• **PROBLEM**: Since the copy must match the original, write out each record word for word, skipping only the pictures.

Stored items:

================================

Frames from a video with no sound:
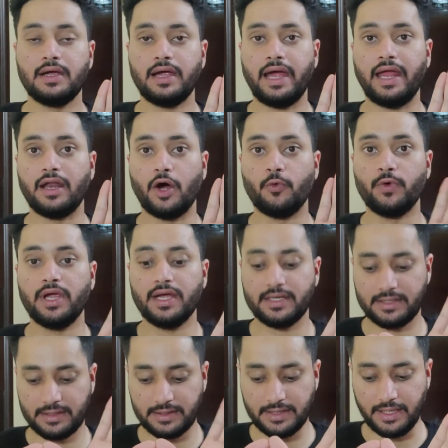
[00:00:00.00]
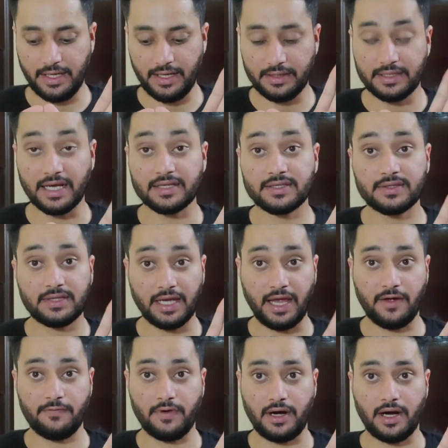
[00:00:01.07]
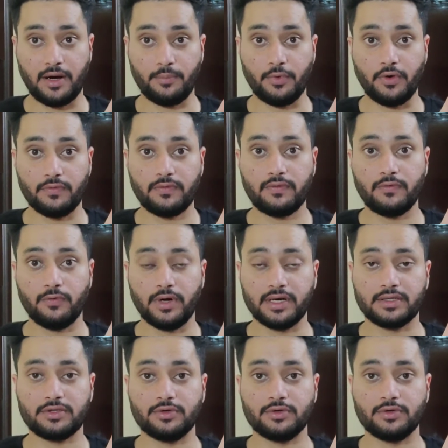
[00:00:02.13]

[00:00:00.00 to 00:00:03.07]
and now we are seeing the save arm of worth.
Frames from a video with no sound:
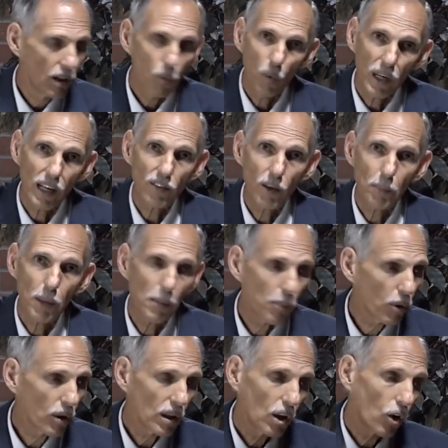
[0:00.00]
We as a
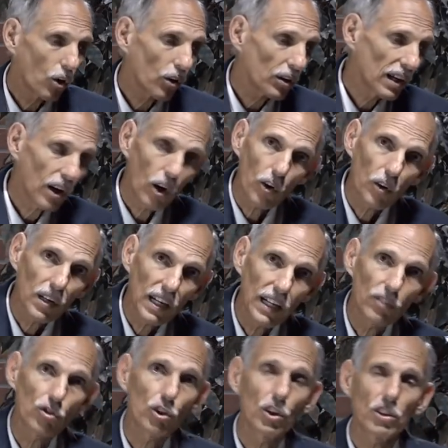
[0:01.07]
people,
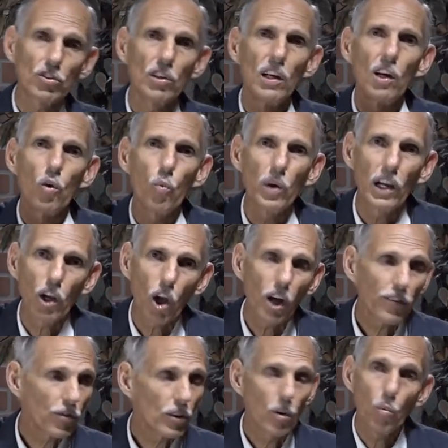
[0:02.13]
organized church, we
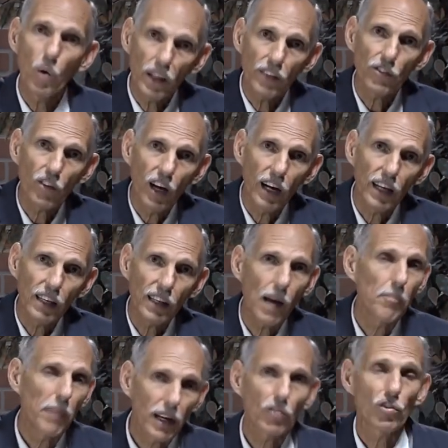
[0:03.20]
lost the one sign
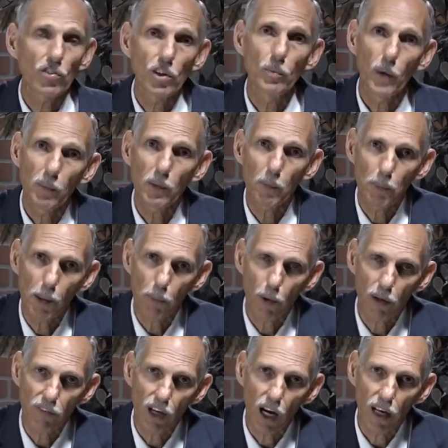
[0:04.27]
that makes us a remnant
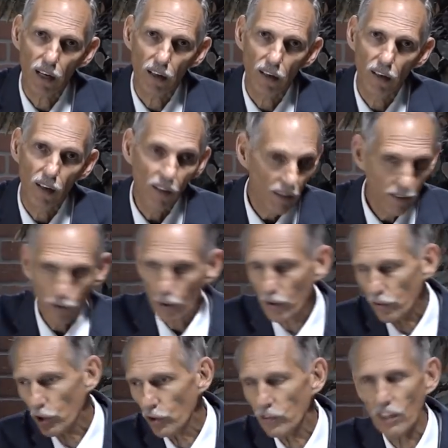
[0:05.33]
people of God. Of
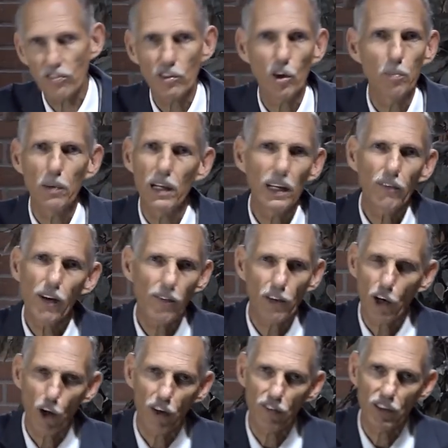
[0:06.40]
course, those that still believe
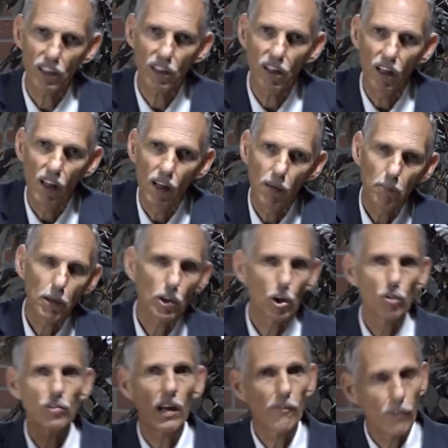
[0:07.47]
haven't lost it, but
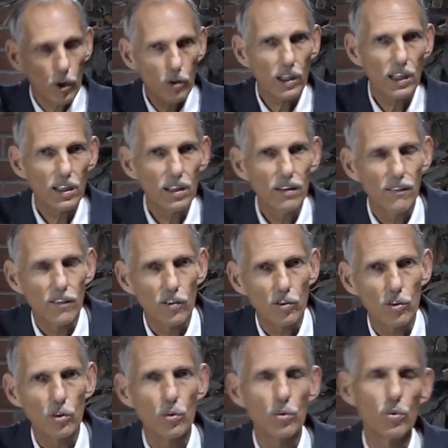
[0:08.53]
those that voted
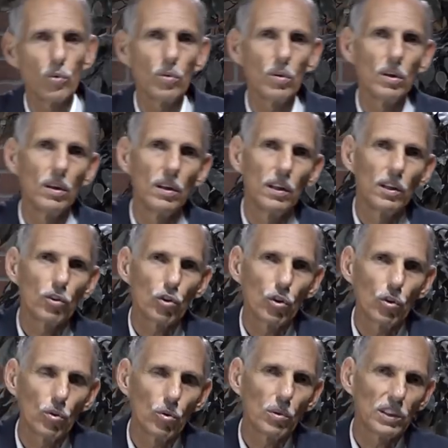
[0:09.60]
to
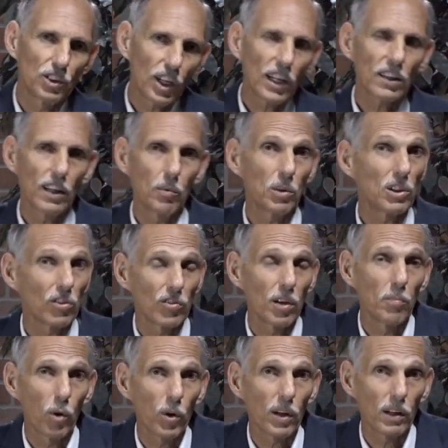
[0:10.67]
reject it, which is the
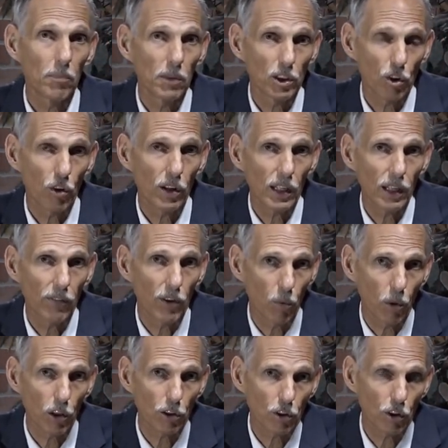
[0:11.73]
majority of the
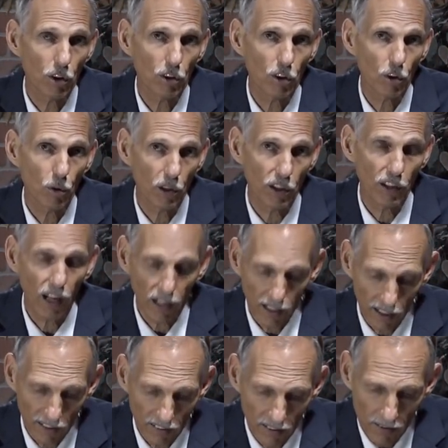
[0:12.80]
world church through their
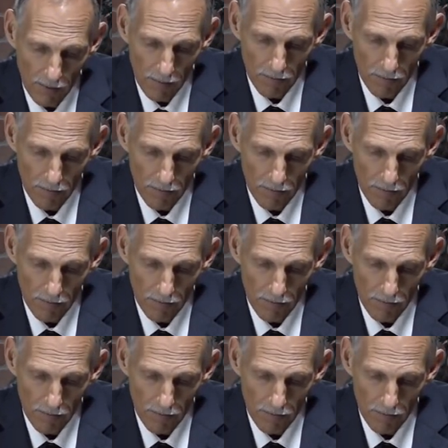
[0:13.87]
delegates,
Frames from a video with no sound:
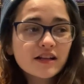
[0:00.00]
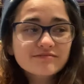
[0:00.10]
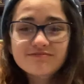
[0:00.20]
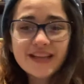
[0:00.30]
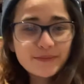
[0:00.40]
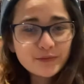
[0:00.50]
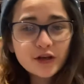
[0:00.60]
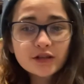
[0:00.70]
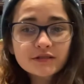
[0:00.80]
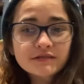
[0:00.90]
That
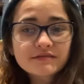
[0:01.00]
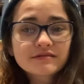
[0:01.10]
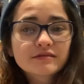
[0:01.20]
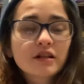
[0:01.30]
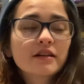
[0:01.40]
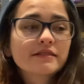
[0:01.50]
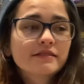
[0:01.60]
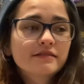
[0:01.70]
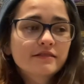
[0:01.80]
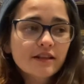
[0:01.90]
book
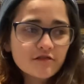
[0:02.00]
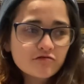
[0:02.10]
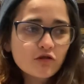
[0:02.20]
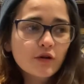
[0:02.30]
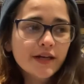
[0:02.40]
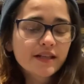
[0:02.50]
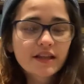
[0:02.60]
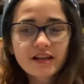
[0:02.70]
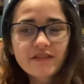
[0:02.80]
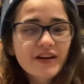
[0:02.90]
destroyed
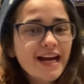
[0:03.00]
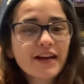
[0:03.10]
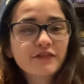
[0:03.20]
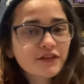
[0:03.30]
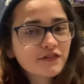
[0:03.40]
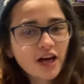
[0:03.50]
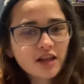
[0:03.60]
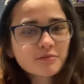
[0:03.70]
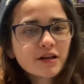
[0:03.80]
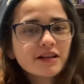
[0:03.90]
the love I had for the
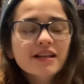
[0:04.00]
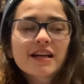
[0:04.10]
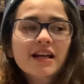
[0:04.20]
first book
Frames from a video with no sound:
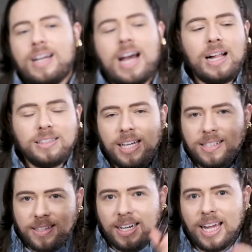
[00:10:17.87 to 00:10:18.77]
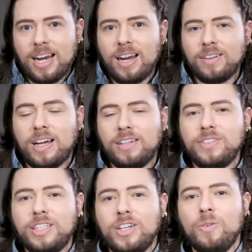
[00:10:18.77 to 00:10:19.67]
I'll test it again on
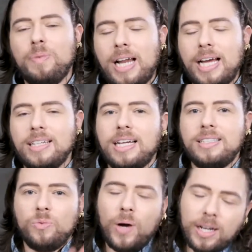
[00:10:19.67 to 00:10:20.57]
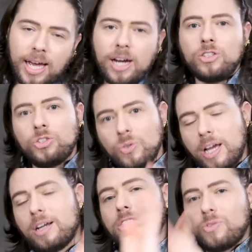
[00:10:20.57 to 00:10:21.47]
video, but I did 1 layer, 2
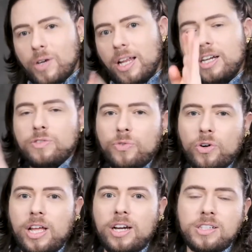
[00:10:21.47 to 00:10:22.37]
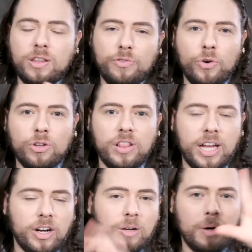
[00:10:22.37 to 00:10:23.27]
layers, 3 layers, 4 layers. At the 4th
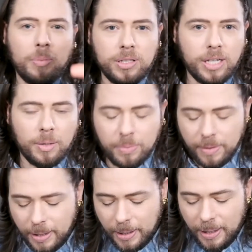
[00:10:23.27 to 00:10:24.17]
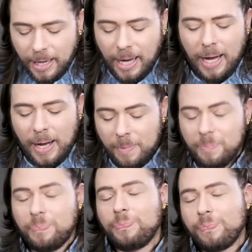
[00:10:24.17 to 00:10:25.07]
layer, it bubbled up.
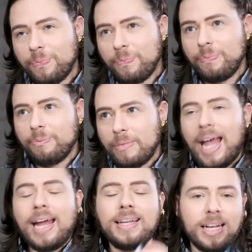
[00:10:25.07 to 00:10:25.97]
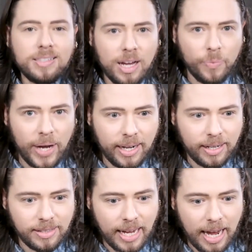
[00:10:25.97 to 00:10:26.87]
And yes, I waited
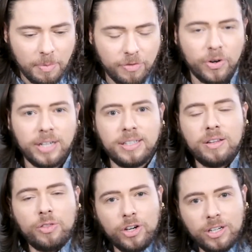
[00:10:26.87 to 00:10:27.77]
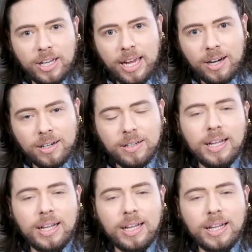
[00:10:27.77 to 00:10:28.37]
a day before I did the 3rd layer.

================================

• **WRITTEN SOLUTION**:
Frames from a video with no sound:
[00:00:00.00]
[00:00:01.07]
[00:00:02.13]

[00:00:00.00 to 00:00:03.07]
and now we are seeing the save arm of worth.
Frames from a video with no sound:
[0:00.00]
We as a
[0:01.07]
people,
[0:02.13]
organized church, we
[0:03.20]
lost the one sign
[0:04.27]
that makes us a remnant
[0:05.33]
people of God. Of
[0:06.40]
course, those that still believe
[0:07.47]
haven't lost it, but
[0:08.53]
those that voted
[0:09.60]
to
[0:10.67]
reject it, which is the
[0:11.73]
majority of the
[0:12.80]
world church through their
[0:13.87]
delegates,
Frames from a video with no sound:
[0:00.00]
[0:00.10]
[0:00.20]
[0:00.30]
[0:00.40]
[0:00.50]
[0:00.60]
[0:00.70]
[0:00.80]
[0:00.90]
That
[0:01.00]
[0:01.10]
[0:01.20]
[0:01.30]
[0:01.40]
[0:01.50]
[0:01.60]
[0:01.70]
[0:01.80]
[0:01.90]
book
[0:02.00]
[0:02.10]
[0:02.20]
[0:02.30]
[0:02.40]
[0:02.50]
[0:02.60]
[0:02.70]
[0:02.80]
[0:02.90]
destroyed
[0:03.00]
[0:03.10]
[0:03.20]
[0:03.30]
[0:03.40]
[0:03.50]
[0:03.60]
[0:03.70]
[0:03.80]
[0:03.90]
the love I had for the
[0:04.00]
[0:04.10]
[0:04.20]
first book
Frames from a video with no sound:
[00:10:17.87 to 00:10:18.77]
[00:10:18.77 to 00:10:19.67]
I'll test it again on
[00:10:19.67 to 00:10:20.57]
[00:10:20.57 to 00:10:21.47]
video, but I did 1 layer, 2
[00:10:21.47 to 00:10:22.37]
[00:10:22.37 to 00:10:23.27]
layers, 3 layers, 4 layers. At the 4th
[00:10:23.27 to 00:10:24.17]
[00:10:24.17 to 00:10:25.07]
layer, it bubbled up.
[00:10:25.07 to 00:10:25.97]
[00:10:25.97 to 00:10:26.87]
And yes, I waited
[00:10:26.87 to 00:10:27.77]
[00:10:27.77 to 00:10:28.37]
a day before I did the 3rd layer.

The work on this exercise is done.